Whelp, that's 90% of mainstream disk encryption in businesses skagged.

If there's a data breach due to a lost device and they have to infor the EU ICO then they cannot guarantee the security of the data at rest because of this flaw.

If this affects the majority of SSDs then we have just witnessed disk encryption just get wiped out if the system reverts to hardware encryption over software...

As others mentioned, I'm pretty sure businesses with any sort of salt have their own encryption techniqes for confidential info. Pretty sure this is just the "self-encryption" thing that most wouldn't expect to be secure anyway.

[Output]

I was just coming to post about this, having come across this Twitter conversation about it (at the end of the conversation is one of the report's authors).

The problem is a lot of organisations rely on Bitlocker and Hexus haven't noted this properly that Bitlocker relies on it if it is available for SSDs:



https://www.theregister.co.uk/2018/1...sd_encryption/

It's showing as mentioned here, so if it wasn't before it must have been edited in since your post.

Furthermore, if BitLocker sees you install a new SSD with hardware encryption, it is by default set to trust and use the hardware facility – which has now been demonstrated to be vulnerable.

[mtyson]

Note: It hasn't been edited.
I did mention the BitLocker issue in the story when originally posted.

[BobF64]

I've honestly never seen anyone use this encryption.

Thats because its a ball ache for most people.

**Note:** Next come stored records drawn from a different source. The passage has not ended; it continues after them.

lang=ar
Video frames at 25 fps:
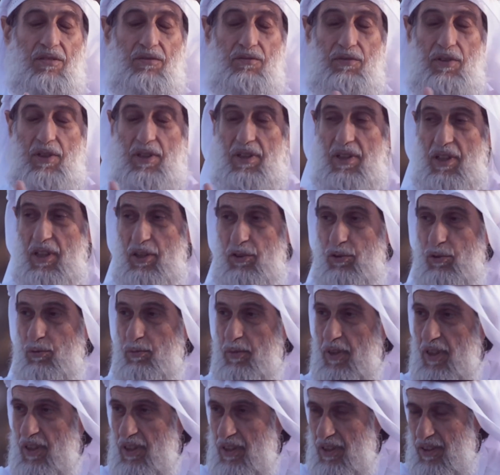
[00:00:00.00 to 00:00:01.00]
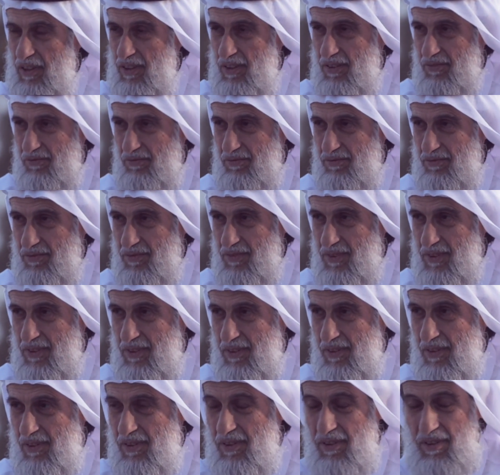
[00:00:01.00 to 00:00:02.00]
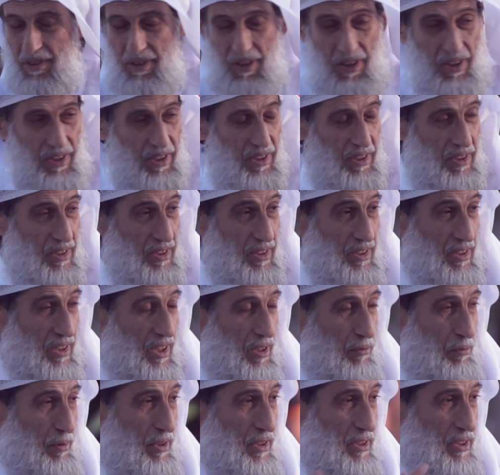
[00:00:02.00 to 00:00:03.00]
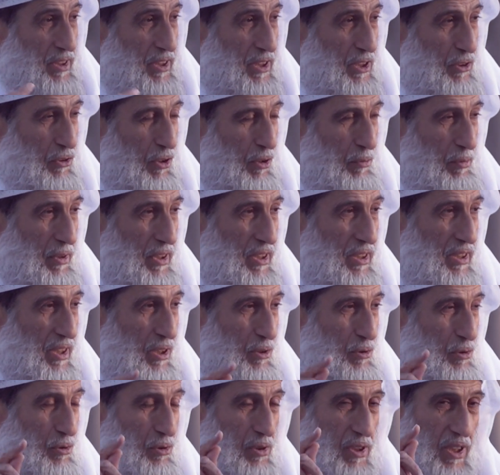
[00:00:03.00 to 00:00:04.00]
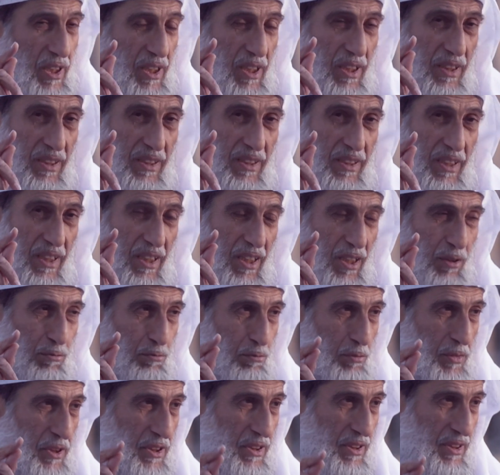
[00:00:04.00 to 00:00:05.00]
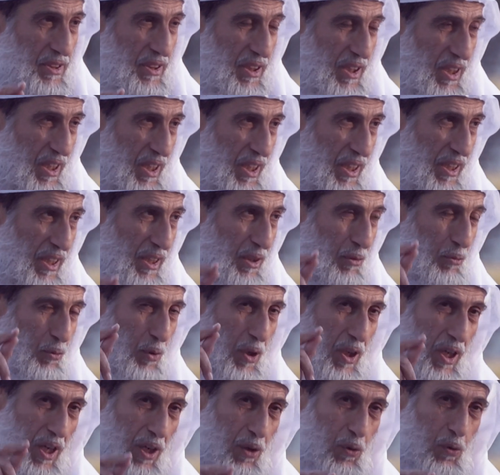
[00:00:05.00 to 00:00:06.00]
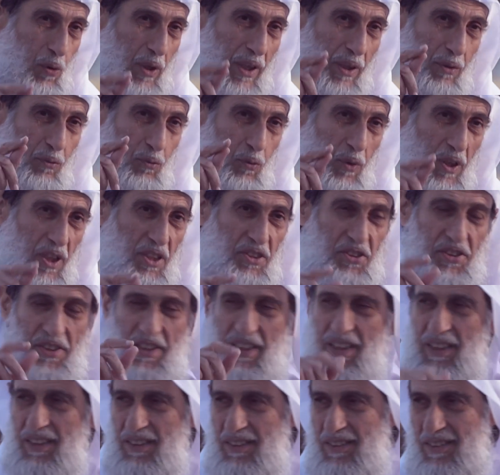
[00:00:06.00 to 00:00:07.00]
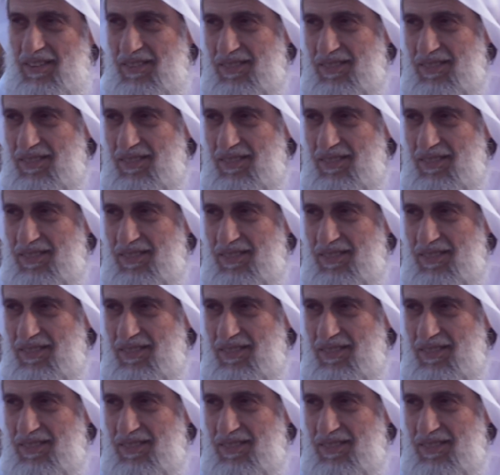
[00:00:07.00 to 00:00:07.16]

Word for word: فقالوا ما لك قال إن بيني وبينه لخندقا من نار وهولا وأجنحة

To use the OPAL on a Windows bootable disk requires you to configure it before installing Windows, you cant enable it after the fact.

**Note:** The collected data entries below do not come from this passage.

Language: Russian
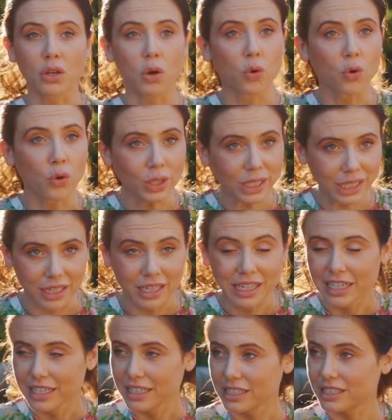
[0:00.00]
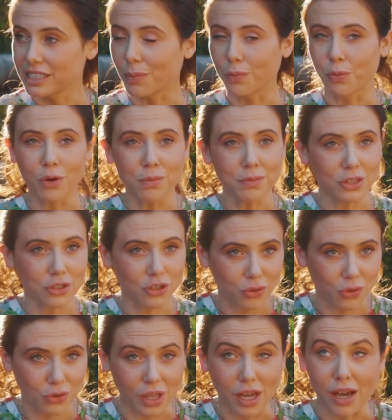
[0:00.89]
на уроке, запомнить
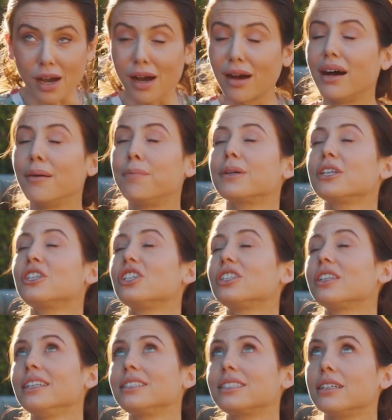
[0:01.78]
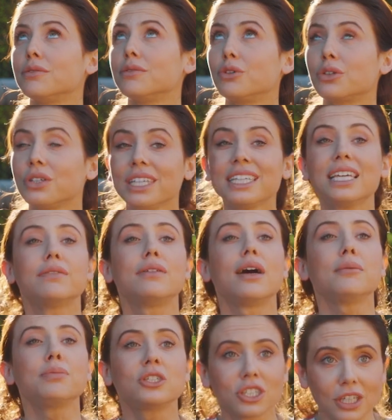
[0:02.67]
что-то, а прочитать главу книги
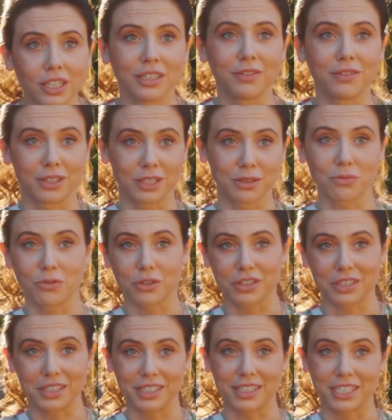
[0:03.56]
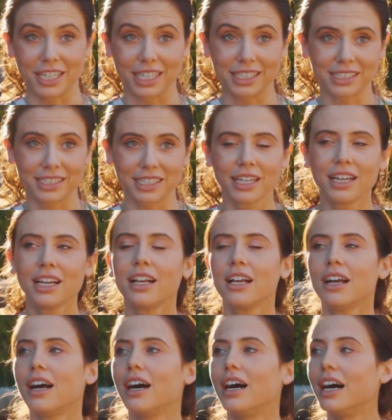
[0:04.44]
вообще невозможно сейчас.
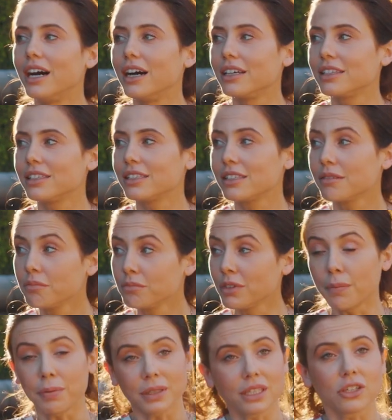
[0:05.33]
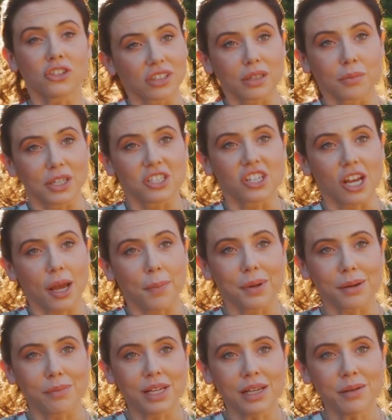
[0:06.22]
А, мне показалось, что это большая
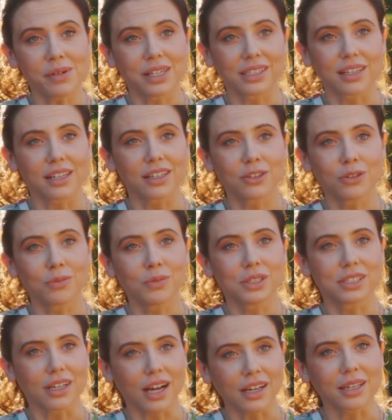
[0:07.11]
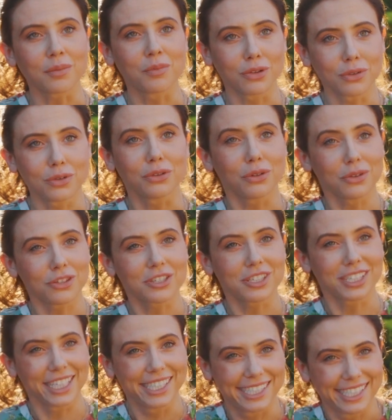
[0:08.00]
проблема, я стала думать, как я могу ее
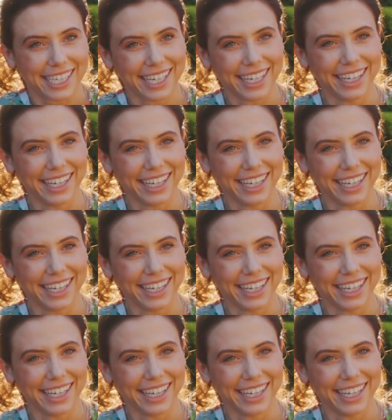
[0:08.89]
решить.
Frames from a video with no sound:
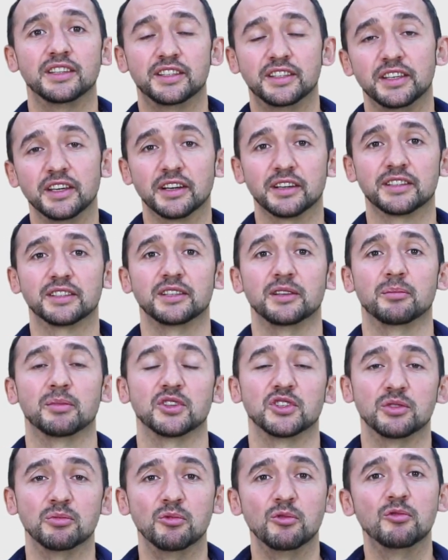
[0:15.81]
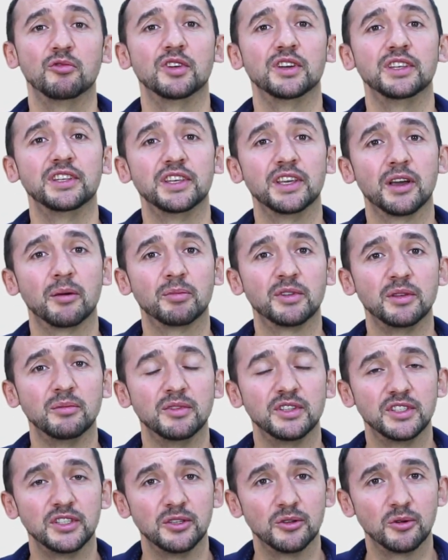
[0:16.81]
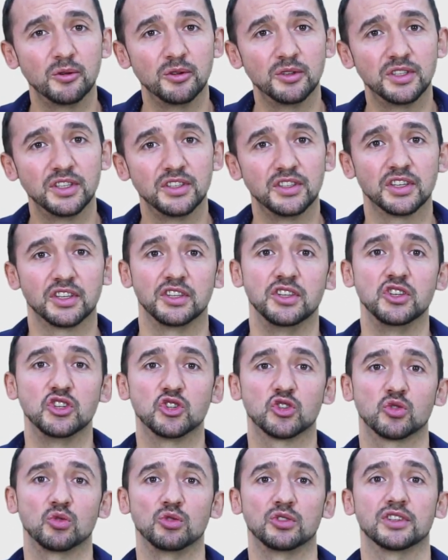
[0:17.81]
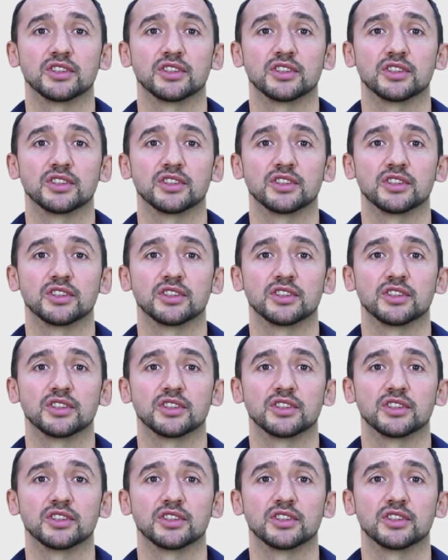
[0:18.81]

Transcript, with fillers: тексты, почему вы не оптимизируете техническую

As others mentioned, I'm pretty sure businesses with any sort of salt have their own encryption techniqes for confidential info. Pretty sure this is just the "self-encryption" thing that most wouldn't expect to be secure anyway.

Most businesses buy someone elses "encryption techniques", which may contain any number of unknown flaws, open source is no different because unknown is unknown.

[Ttaskmaster]

I'm pretty sure businesses with any sort of salt have their own encryption techniqes for confidential info.

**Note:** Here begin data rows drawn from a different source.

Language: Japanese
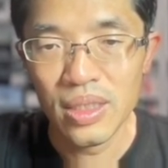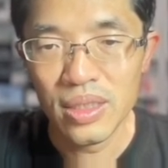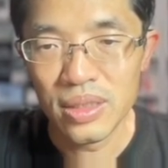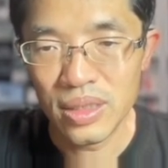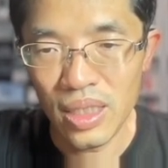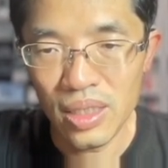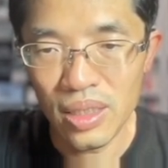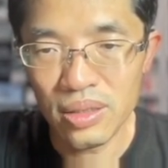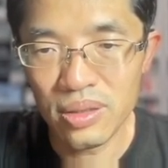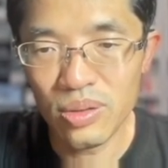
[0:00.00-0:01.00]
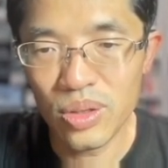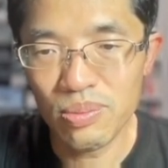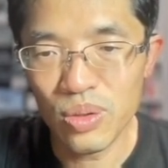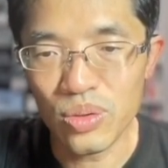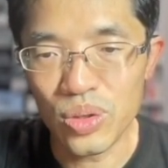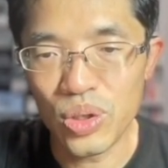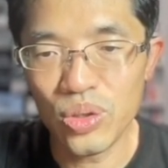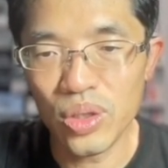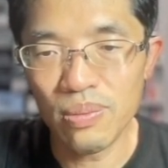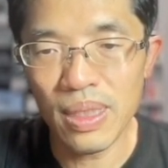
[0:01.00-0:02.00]
先月よりも
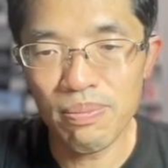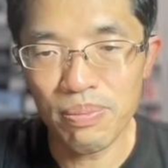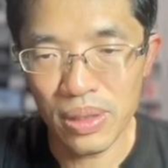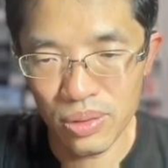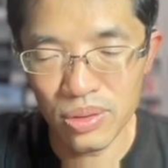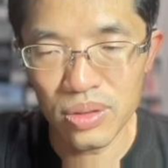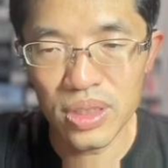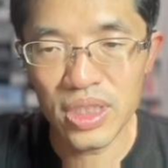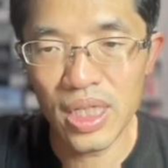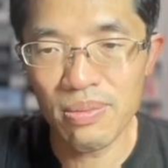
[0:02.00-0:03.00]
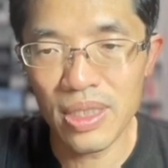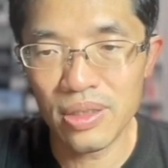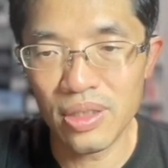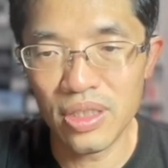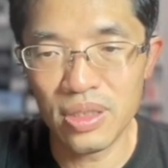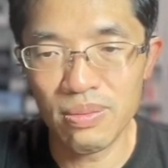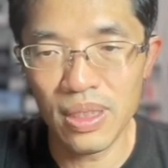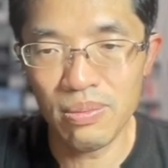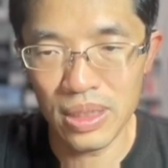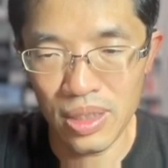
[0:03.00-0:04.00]
12万泊下回ってし
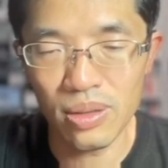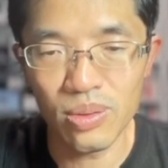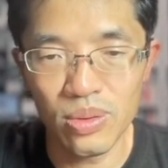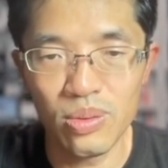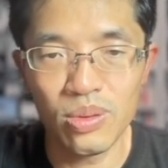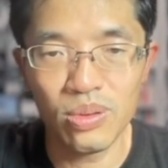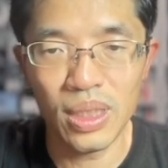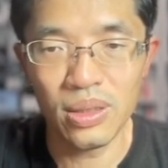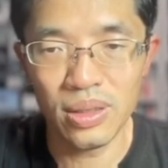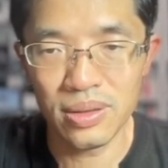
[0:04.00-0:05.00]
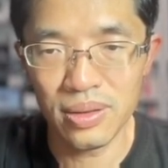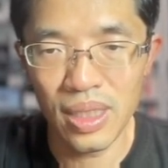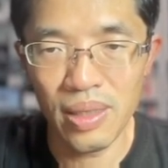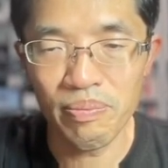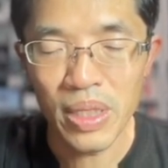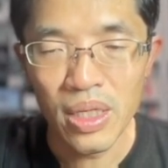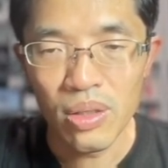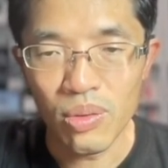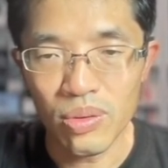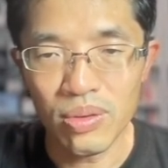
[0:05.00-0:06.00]
まいましたということなんですが、
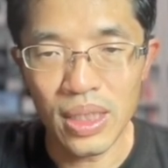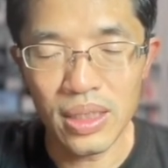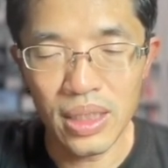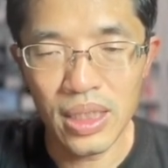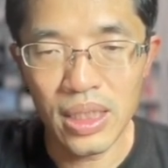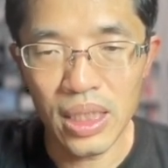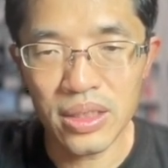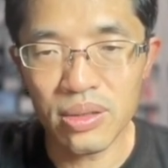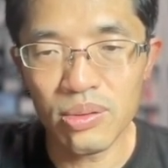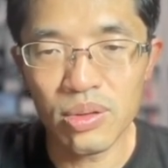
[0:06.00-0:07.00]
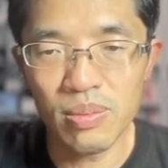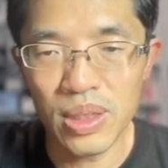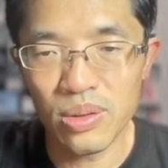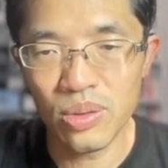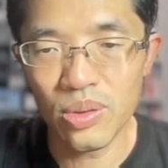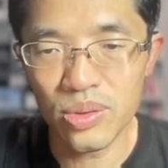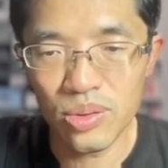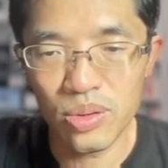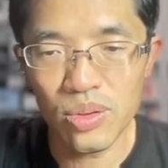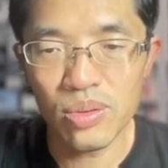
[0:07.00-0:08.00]
このね、1ヶ月ごとで見ると
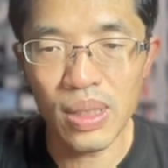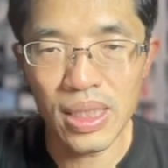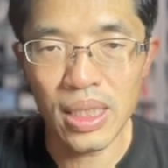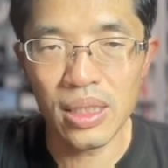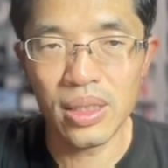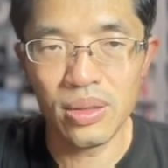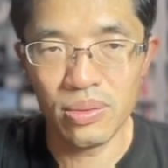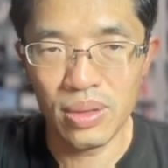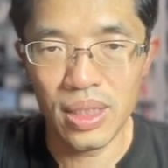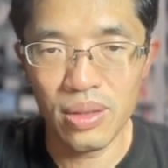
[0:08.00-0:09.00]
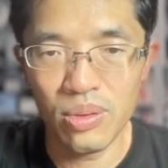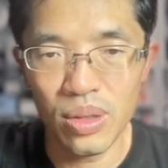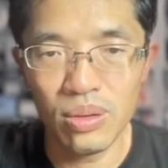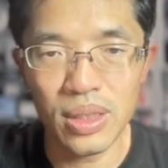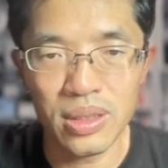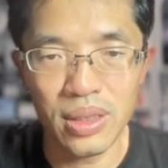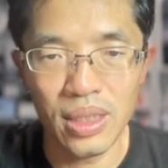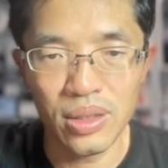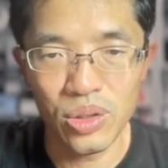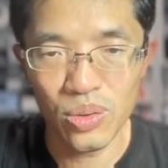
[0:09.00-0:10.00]
ちょっとよくわからないので、これをです
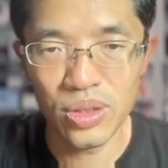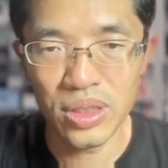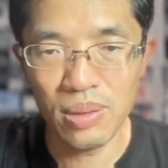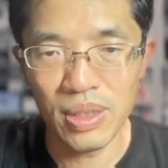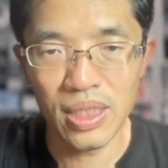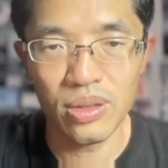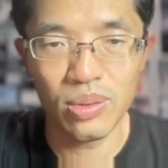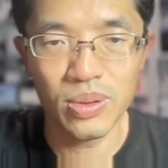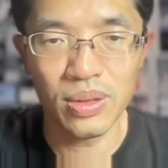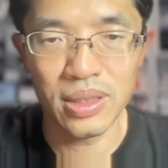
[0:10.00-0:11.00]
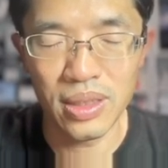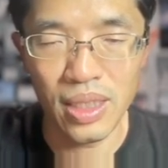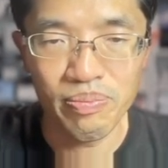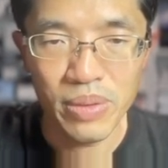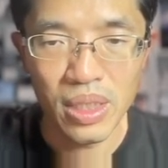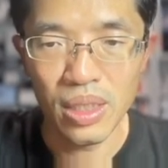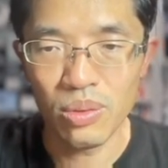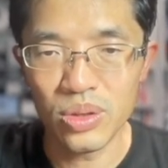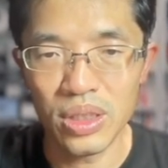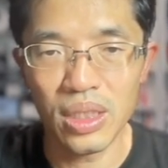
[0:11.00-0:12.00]
ね、表にしてみたいと思うんですね。えー、
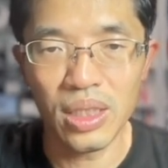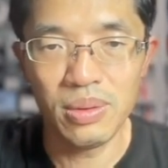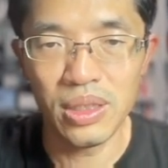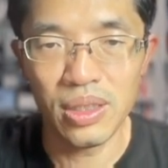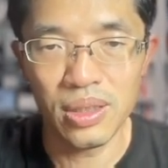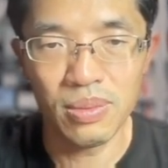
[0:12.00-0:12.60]
こちらから見ていきま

Our water not derived from rainfall will have gone through a desalination plant or something, which means we're without any sort of salt at all..... We don't even have on-site canteens any more, so no salt even there!

Our encrypted drives are usually bought pre-secured from PC World by IT, who then charge us more than 2½ times the retail price, so we get whatever Kingston put on their stuff. Same for most other kit, really.
But I imagine that, between our shoddy policies and Google's spying techniques, your data has already been intercepted and sold several times over anyway, so nothing to really worry about... and I rather doubt anyone else in the world even cares how big your poos are, let alone would actually pay money to find out?

[shaithis]

Whoops and we just rolled out BitLocker here, mainly with Samsung SSDs!

[Output]

Whoops and we just rolled out BitLocker here, mainly with Samsung SSDs!

Who gets to be the one to explain this to the bosses?